What is the name of the urine specialist
The first traditional soap recipe comes from around 2500 BC. This was found in Tello, a small town in Mesopotamia. On a Sumerian slate of slate, the following portion specifications for making soap were carved in cuneiform: 1 liter of oil and five and a half times that portion of potash. Potash was the name given to the ashes of a plant that was rich in carbonate of potassium. At that time, for example, they were extracted from burned date palms and pine cones. Soap is also used in other ancient cultures. Egyptian murals show slaves clubbing the laundry in order to clean it.

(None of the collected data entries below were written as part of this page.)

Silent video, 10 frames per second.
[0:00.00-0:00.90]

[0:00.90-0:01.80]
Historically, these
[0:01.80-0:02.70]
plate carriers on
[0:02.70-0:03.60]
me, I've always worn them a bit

For centuries the Romans and Greeks cleaned their laundry with ash liquor. But they never got the idea of mixing oil and ash and boiling them. The Romans, however, knew a second source to get the coveted alkali. Not only did they use the alkali from wood ash (potassium carbonate), they also used rotten decomposed urine, which evolved alkaline ammonia, to clean their clothes in it. The clothes were often given to the washers, who were actually urine specialists. The process made the laundrers rich. When Emperor Vespasian (Titus Flavius Vespasian 39-83 AD) wanted to collect high taxes from the washers, there were protests - as always in such cases. Amazingly, these protests also came from the imperial councilor. Thereupon the emperor formulated the saying for the first time: "Pecunia non olet." Translated, this means: money doesn't stink.

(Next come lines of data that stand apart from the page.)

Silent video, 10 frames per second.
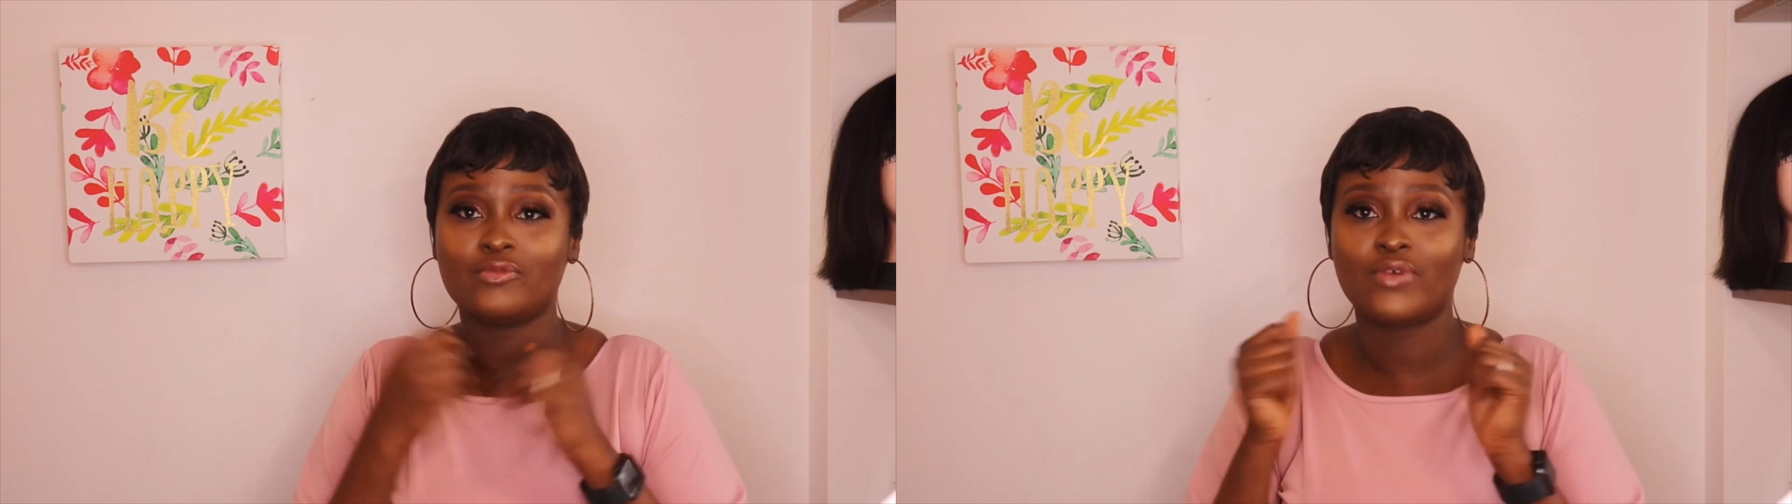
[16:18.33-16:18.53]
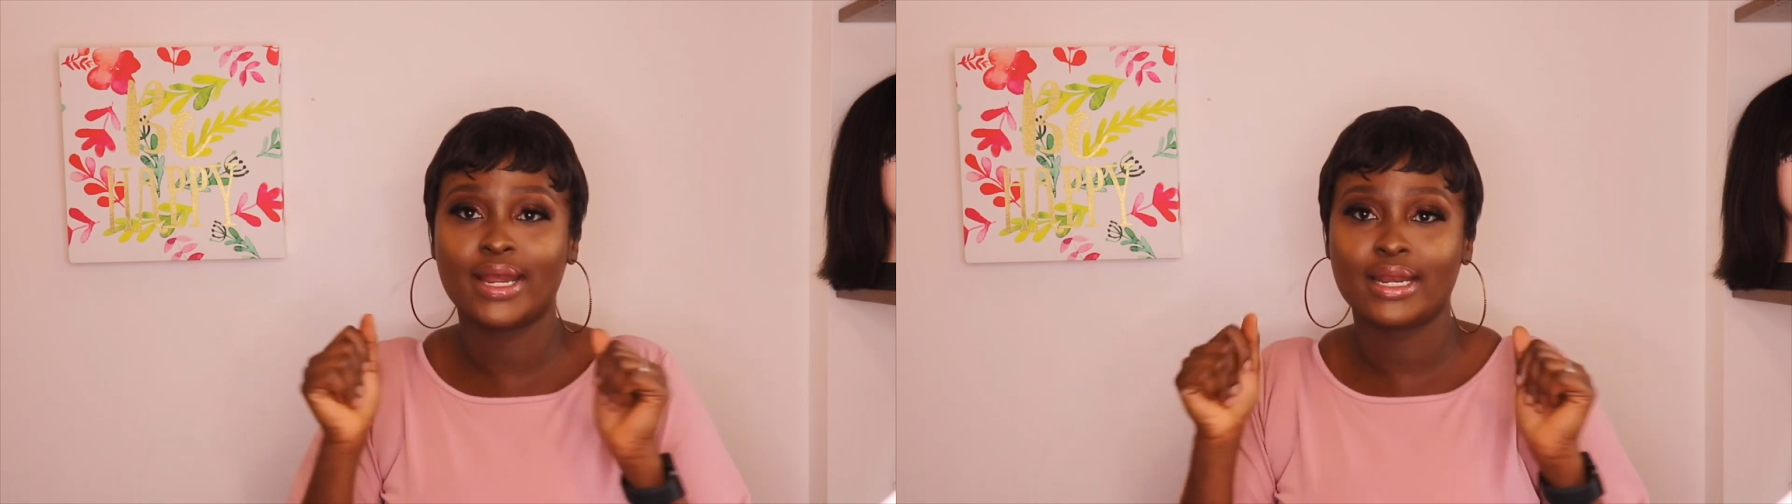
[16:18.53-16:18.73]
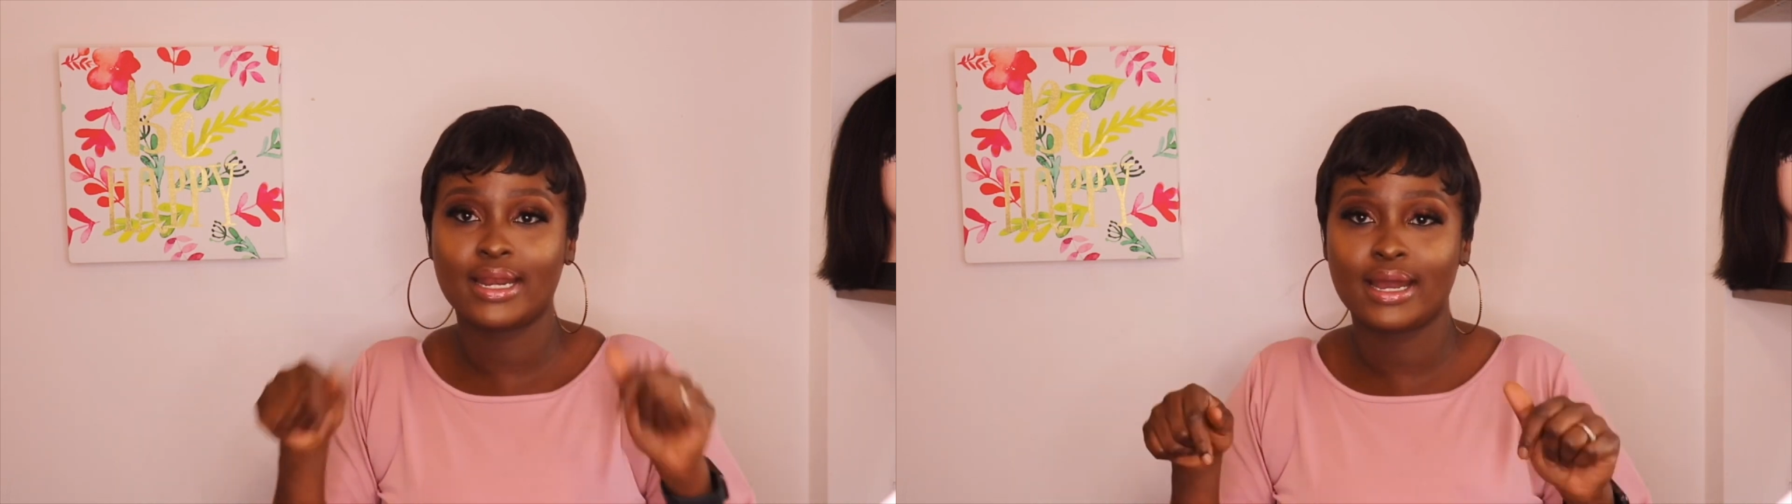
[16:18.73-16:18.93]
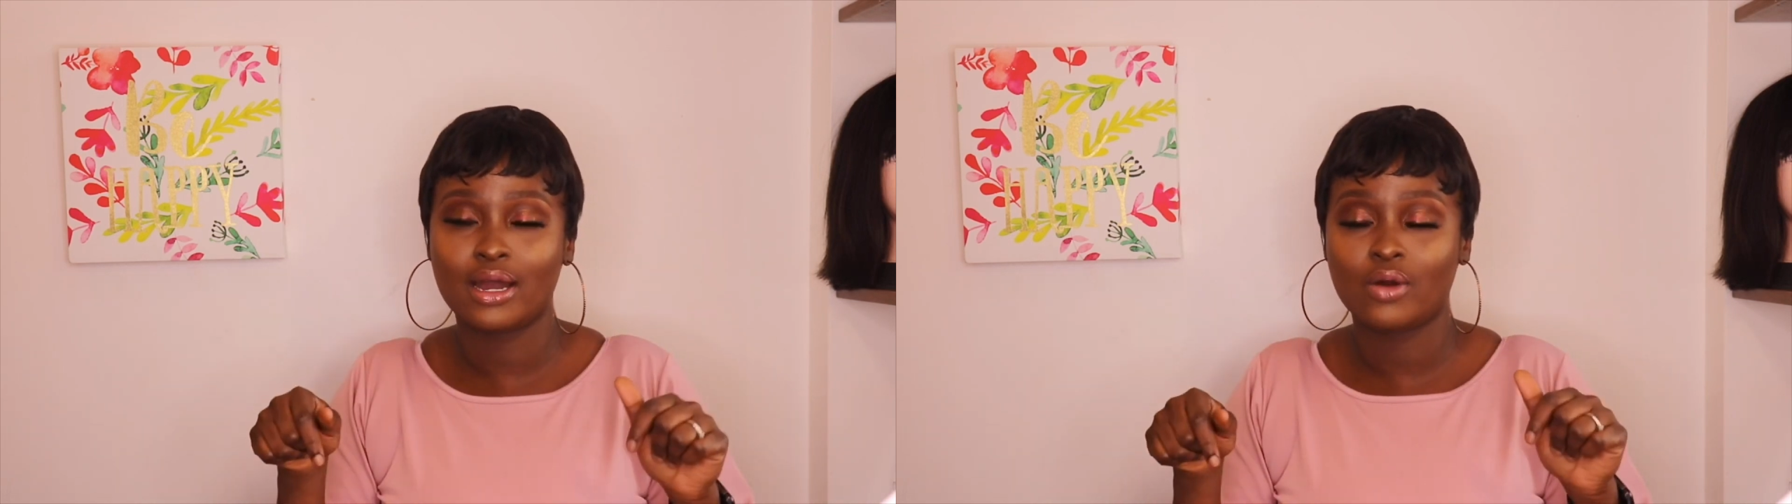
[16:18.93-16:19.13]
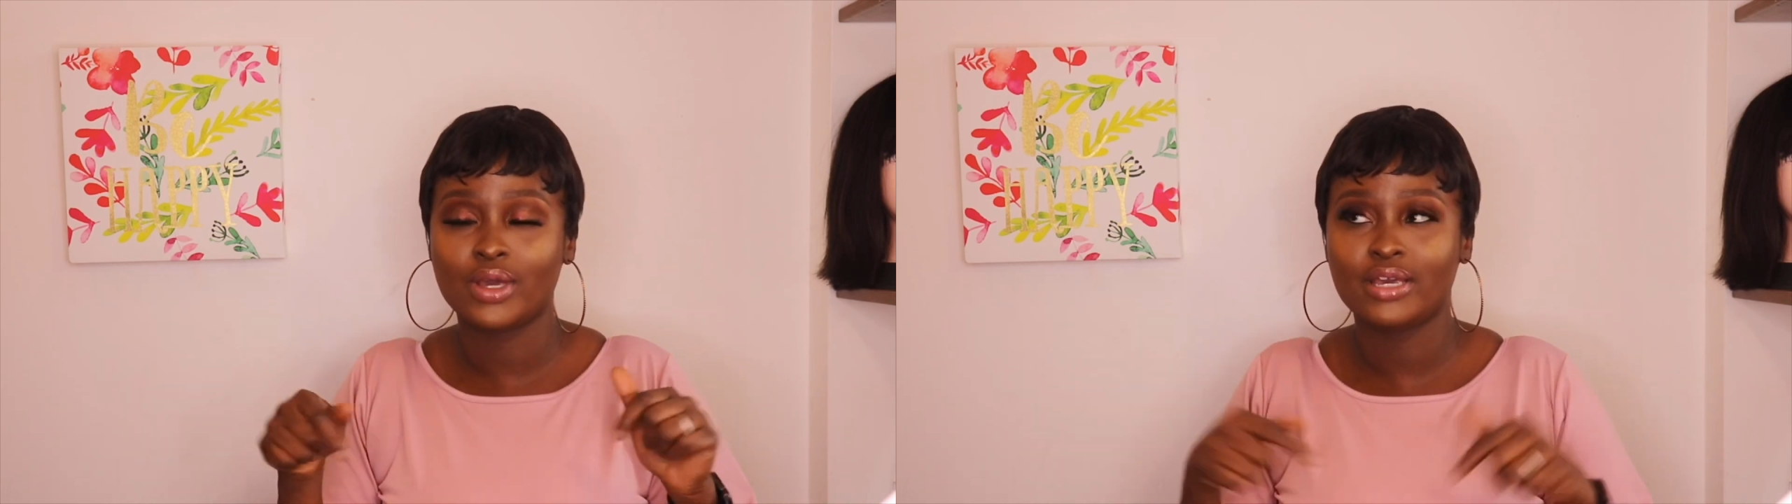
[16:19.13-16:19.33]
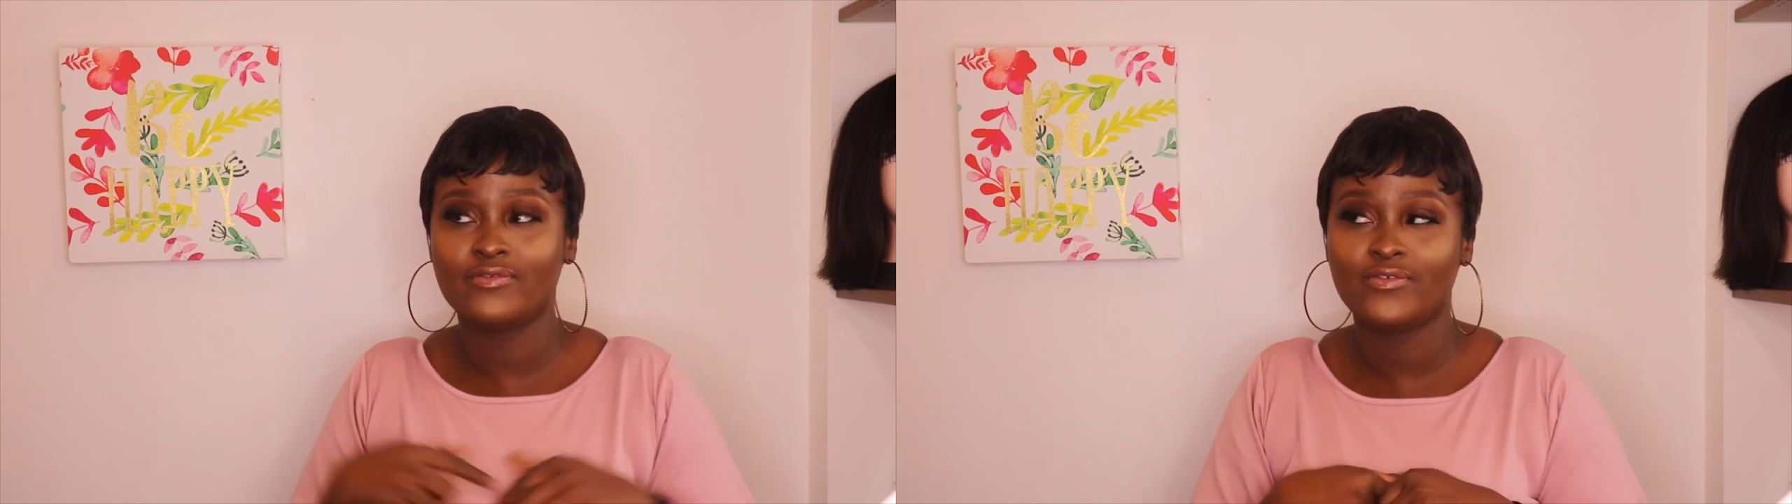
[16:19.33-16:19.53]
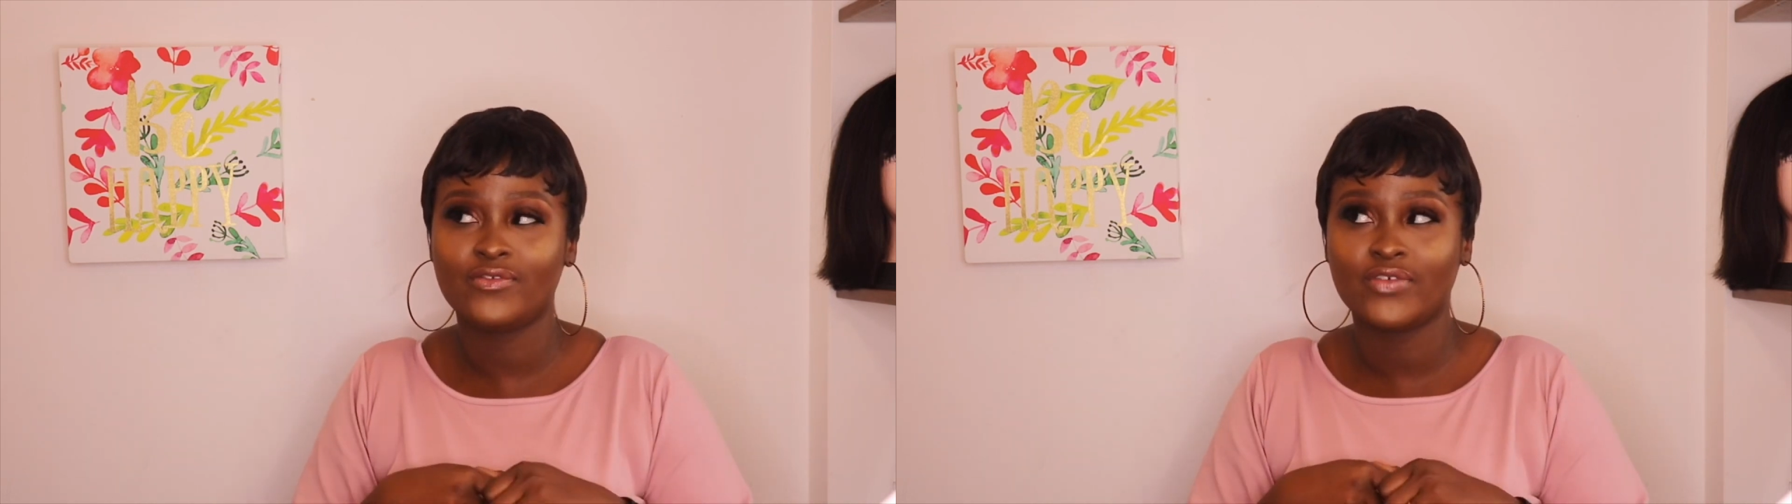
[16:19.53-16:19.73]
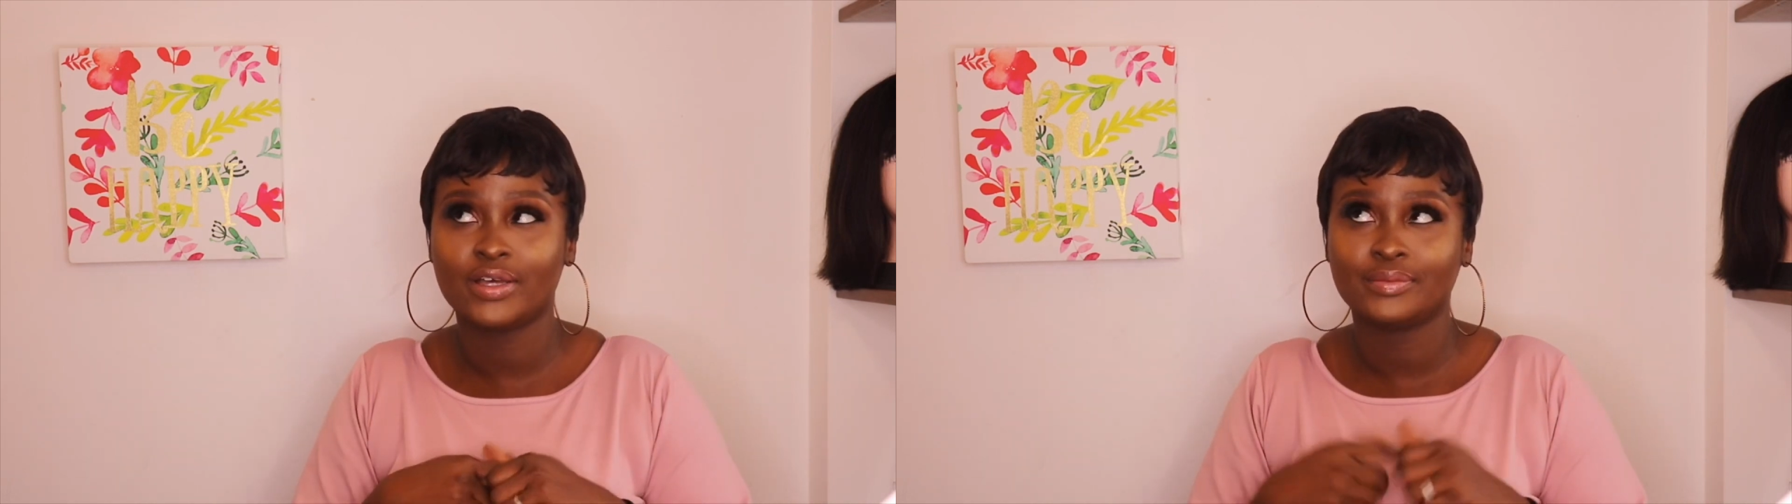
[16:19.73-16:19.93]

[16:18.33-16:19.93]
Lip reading: right now. If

The Arabs of the 7th and 8th centuries proved to be particularly skilled at making soap, right after the time when Mohammed founded Islam. With the spread of this religion, the art of soap making came to Europe via Spain. Especially Spain, Italy and later France had the necessary raw materials. Olives served as a supplier of oil, and the ashes of seaweed contained soda. In France, the soaps were refined by adding scents obtained from various plants. This gave birth to toilet soap, which was highly valued as cosmetic soap balls at Europe's courts, but was an inaccessible treasure for the majority of the population. However, these soaps were not used for personal hygiene or cleaning laundry or floors. They were used for cosmetic or medicinal purposes, and from 1525 for men's shaving. Soap - especially curd soap - was an absolute luxury item that only well-to-do heads could afford. In addition, the desire to wash oneself and one's clothes regularly was not very strong.

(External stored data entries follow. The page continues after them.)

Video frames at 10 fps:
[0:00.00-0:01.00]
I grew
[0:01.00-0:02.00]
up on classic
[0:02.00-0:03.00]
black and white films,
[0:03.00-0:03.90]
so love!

With industrialization and the associated boom in the textile industry, there was a greater demand for soap at the beginning of the 19th century. Washing became fashionable. At first, the soap factories couldn't keep up with production; the raw materials tallow and wood ash became scarce. It was only through the import of cheap fatty raw materials from tropical countries and the invention of the inexpensive process for the production of soda that there was an adequate supply of raw materials. This paved the way for industrial mass production of soap, initially the sole detergent and cleaning agent. Most households made soft soap for their own use. Raw materials were potash and rapeseed oil, hemp oil, linseed oil, tran and tallow. Besides curd soap, soft soap remained the most important laundry detergent until the 20th century.